Action item:
Once you find the line containing "[1:19:00.57]", please retype it and every line after it to the end of the entries, exactly and with nothing added.

Data for processing:
'''

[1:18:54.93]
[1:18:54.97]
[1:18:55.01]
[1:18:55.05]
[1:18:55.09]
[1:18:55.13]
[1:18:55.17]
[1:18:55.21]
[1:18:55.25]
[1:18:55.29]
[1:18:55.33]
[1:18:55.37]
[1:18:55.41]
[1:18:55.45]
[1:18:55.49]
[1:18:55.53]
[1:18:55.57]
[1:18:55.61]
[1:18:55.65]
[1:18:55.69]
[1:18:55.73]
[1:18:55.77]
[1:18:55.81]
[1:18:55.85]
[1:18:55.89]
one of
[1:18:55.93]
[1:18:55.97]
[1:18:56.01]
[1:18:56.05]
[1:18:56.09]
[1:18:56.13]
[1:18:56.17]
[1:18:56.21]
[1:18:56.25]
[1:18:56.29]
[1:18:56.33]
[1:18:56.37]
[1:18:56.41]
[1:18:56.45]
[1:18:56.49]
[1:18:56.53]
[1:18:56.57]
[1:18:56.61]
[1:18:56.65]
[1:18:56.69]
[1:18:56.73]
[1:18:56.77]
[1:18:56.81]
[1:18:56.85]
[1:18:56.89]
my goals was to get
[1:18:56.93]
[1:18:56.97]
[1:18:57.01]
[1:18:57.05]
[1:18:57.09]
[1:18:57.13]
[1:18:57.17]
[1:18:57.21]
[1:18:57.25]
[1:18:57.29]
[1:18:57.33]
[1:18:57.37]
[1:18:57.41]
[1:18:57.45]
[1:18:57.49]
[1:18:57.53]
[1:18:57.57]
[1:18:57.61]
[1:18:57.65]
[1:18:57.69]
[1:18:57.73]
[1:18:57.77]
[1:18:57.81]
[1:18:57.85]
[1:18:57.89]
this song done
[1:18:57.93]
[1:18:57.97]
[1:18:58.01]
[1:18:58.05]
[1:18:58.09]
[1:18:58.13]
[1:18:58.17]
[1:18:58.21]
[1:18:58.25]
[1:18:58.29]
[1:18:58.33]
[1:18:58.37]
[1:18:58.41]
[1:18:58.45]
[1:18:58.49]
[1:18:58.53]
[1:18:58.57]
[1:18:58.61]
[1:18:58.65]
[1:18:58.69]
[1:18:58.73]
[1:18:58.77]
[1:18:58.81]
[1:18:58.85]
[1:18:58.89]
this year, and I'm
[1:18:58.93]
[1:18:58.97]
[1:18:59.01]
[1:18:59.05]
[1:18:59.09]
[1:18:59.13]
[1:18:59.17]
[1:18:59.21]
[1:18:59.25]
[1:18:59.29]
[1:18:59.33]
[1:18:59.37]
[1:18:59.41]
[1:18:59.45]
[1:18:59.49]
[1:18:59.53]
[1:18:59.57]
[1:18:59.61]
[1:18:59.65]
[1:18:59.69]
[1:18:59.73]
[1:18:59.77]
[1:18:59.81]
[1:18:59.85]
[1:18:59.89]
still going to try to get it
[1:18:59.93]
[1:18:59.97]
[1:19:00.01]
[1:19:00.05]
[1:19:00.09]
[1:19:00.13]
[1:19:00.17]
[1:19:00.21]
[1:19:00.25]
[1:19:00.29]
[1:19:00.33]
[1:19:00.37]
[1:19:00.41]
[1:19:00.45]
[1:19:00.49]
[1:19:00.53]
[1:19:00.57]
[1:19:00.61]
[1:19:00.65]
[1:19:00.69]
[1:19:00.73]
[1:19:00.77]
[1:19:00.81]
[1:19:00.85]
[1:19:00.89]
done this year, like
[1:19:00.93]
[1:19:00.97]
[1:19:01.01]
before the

'''

Answer to this task:
[1:19:00.57]
[1:19:00.61]
[1:19:00.65]
[1:19:00.69]
[1:19:00.73]
[1:19:00.77]
[1:19:00.81]
[1:19:00.85]
[1:19:00.89]
done this year, like
[1:19:00.93]
[1:19:00.97]
[1:19:01.01]
before the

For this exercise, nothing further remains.